* [Required action]: The lines from the one containing "And if you can get" through the last one in the data: please copy those exactly, and only those, without the pictures.
::: Data for this exercise
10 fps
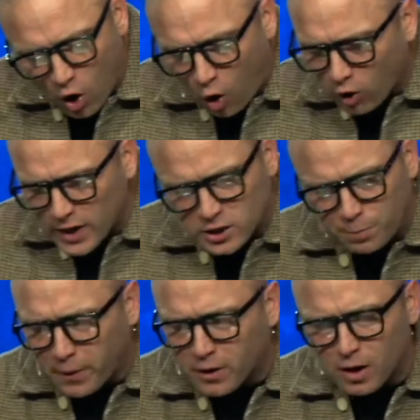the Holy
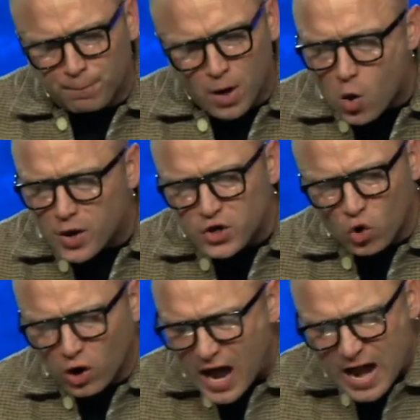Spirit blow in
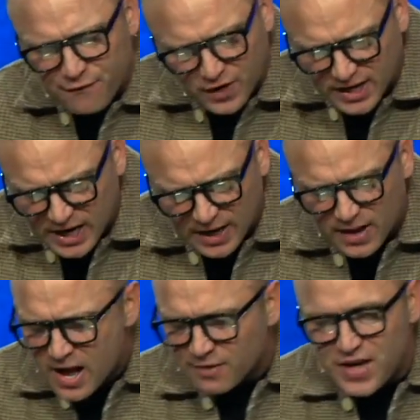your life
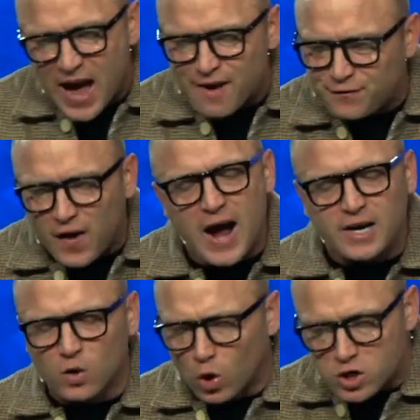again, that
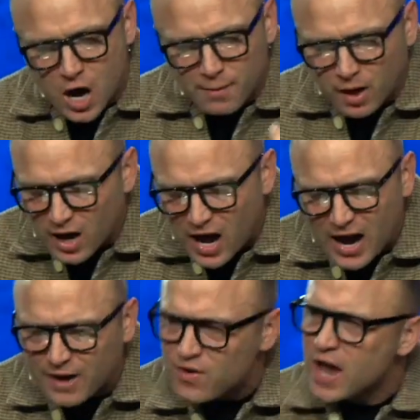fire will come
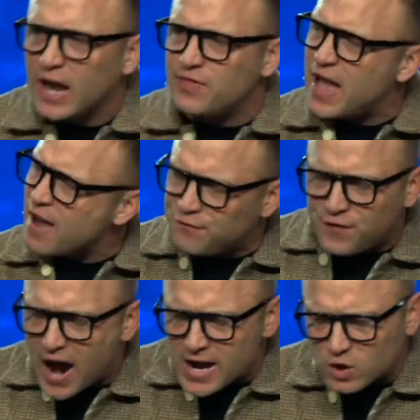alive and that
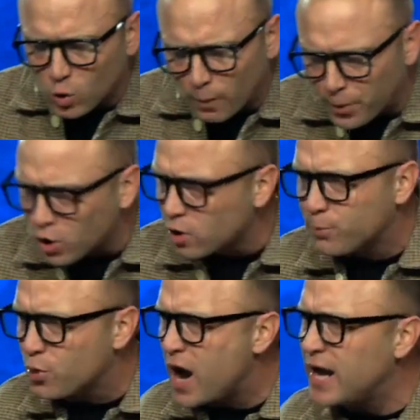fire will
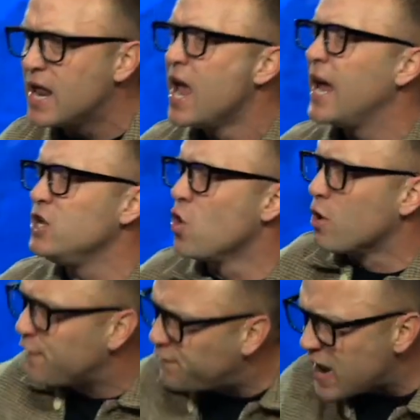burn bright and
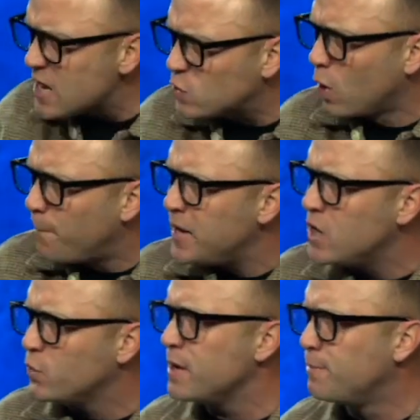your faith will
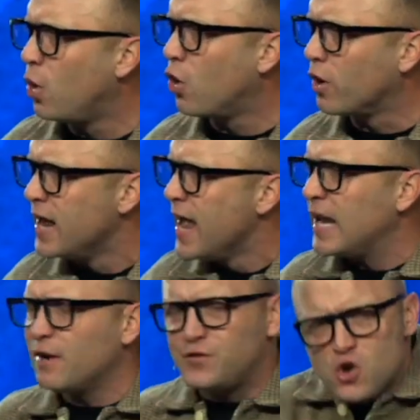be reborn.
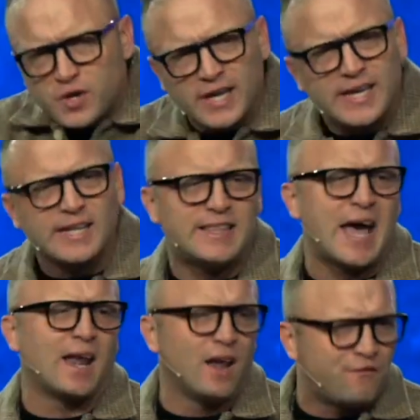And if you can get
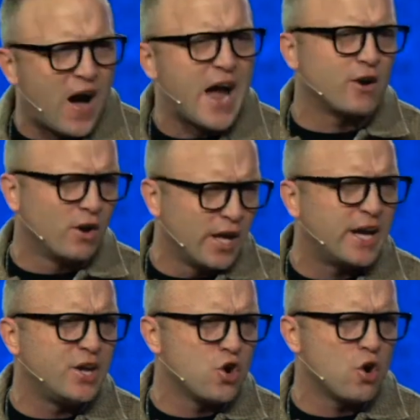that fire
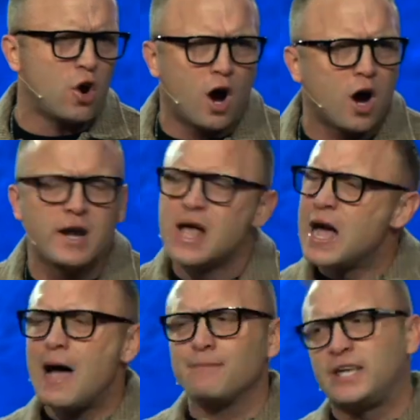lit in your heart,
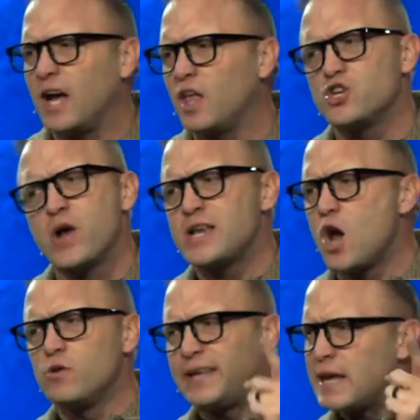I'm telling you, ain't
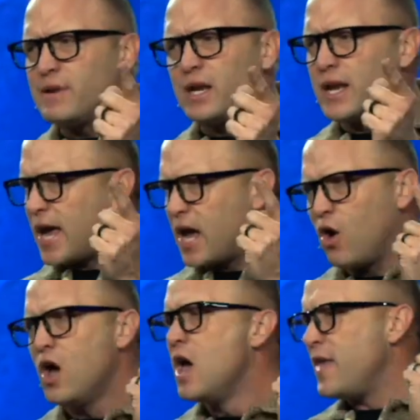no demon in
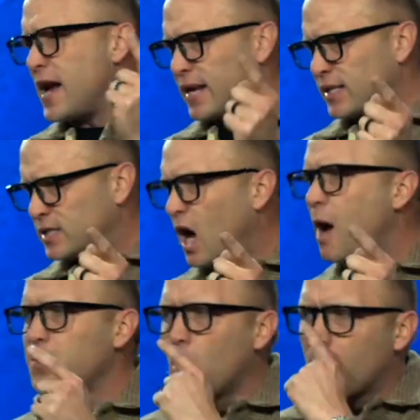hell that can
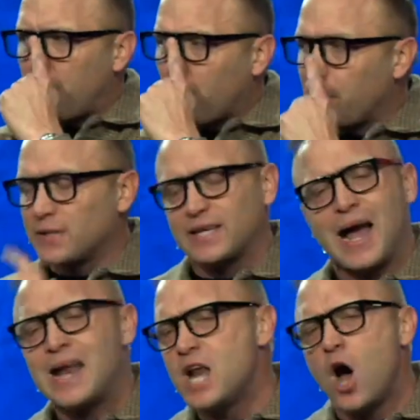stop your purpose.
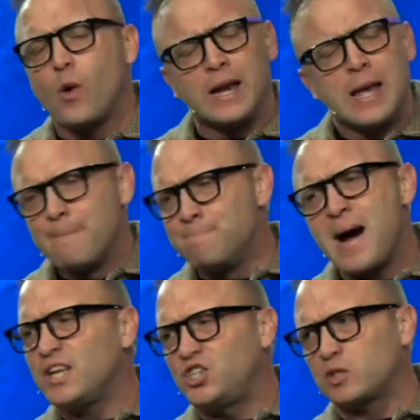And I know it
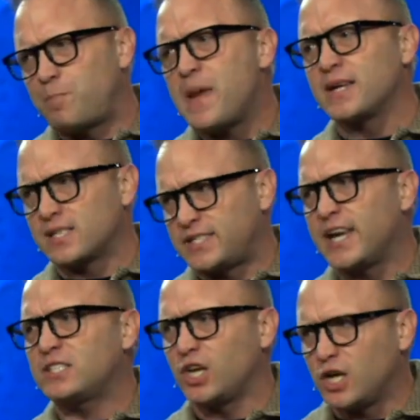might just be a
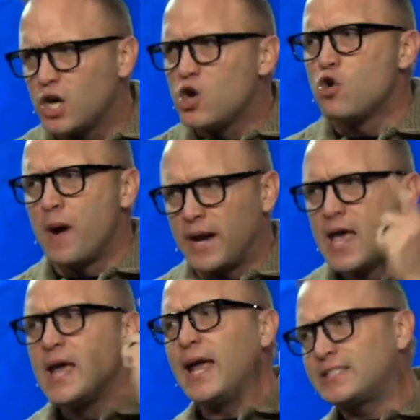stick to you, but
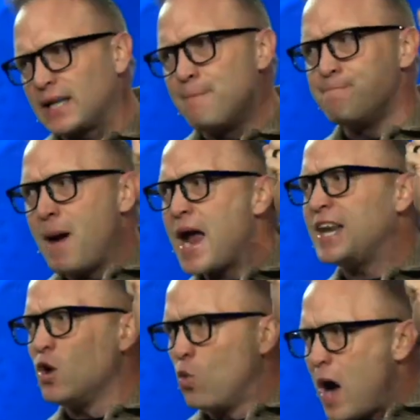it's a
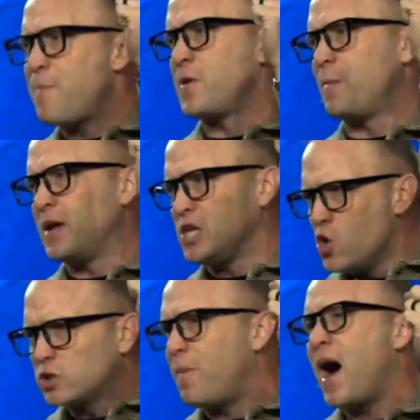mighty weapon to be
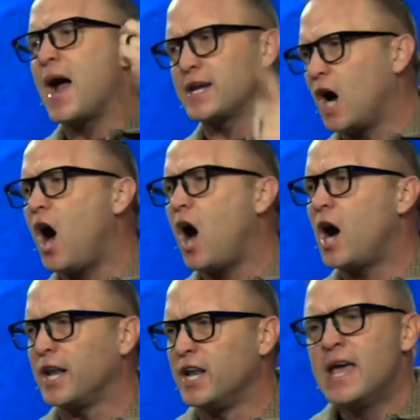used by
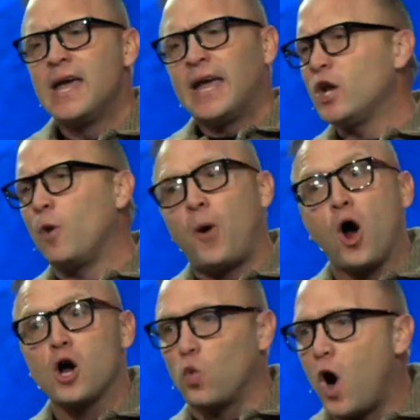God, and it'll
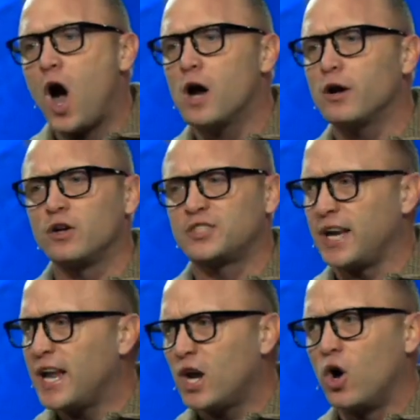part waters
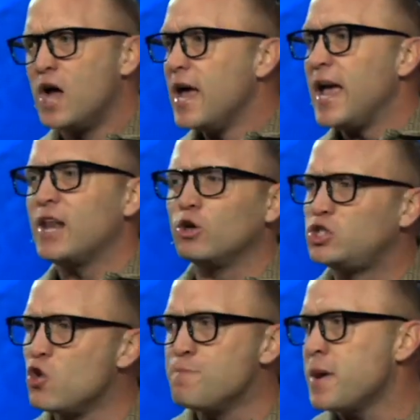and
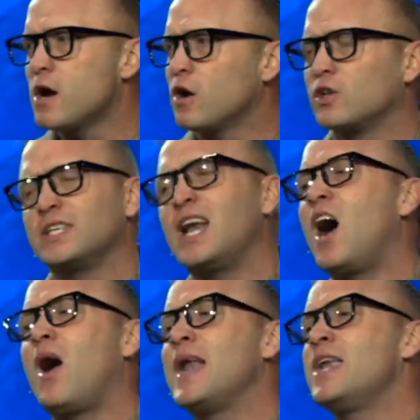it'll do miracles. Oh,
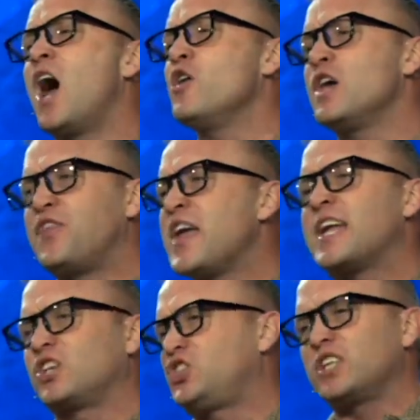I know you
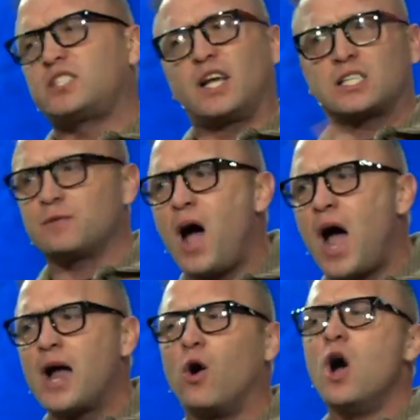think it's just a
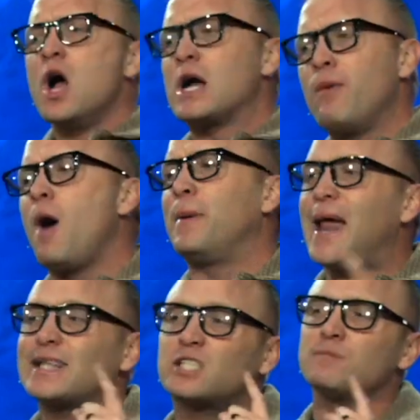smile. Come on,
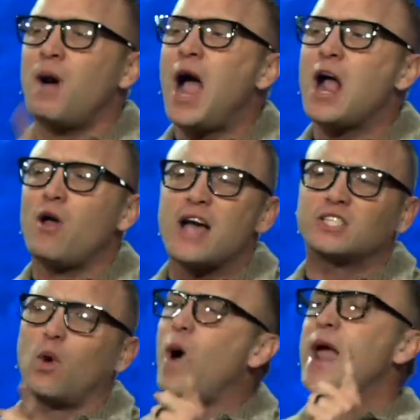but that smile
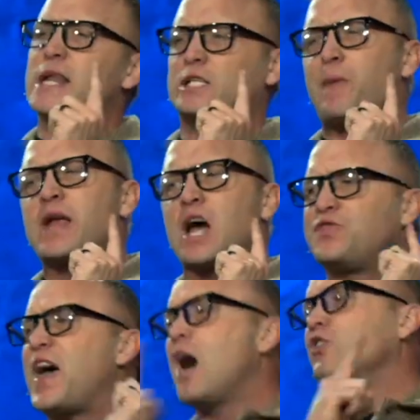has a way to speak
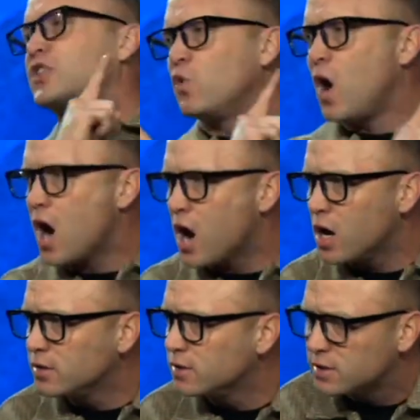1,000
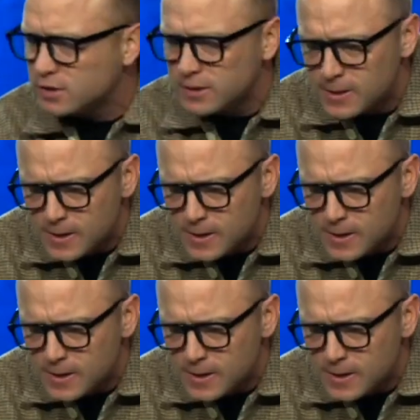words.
::::::
* [Solution]:
And if you can get
that fire
lit in your heart,
I'm telling you, ain't
no demon in
hell that can
stop your purpose.
And I know it
might just be a
stick to you, but
it's a
mighty weapon to be
used by
God, and it'll
part waters
and
it'll do miracles. Oh,
I know you
think it's just a
smile. Come on,
but that smile
has a way to speak
1,000
words.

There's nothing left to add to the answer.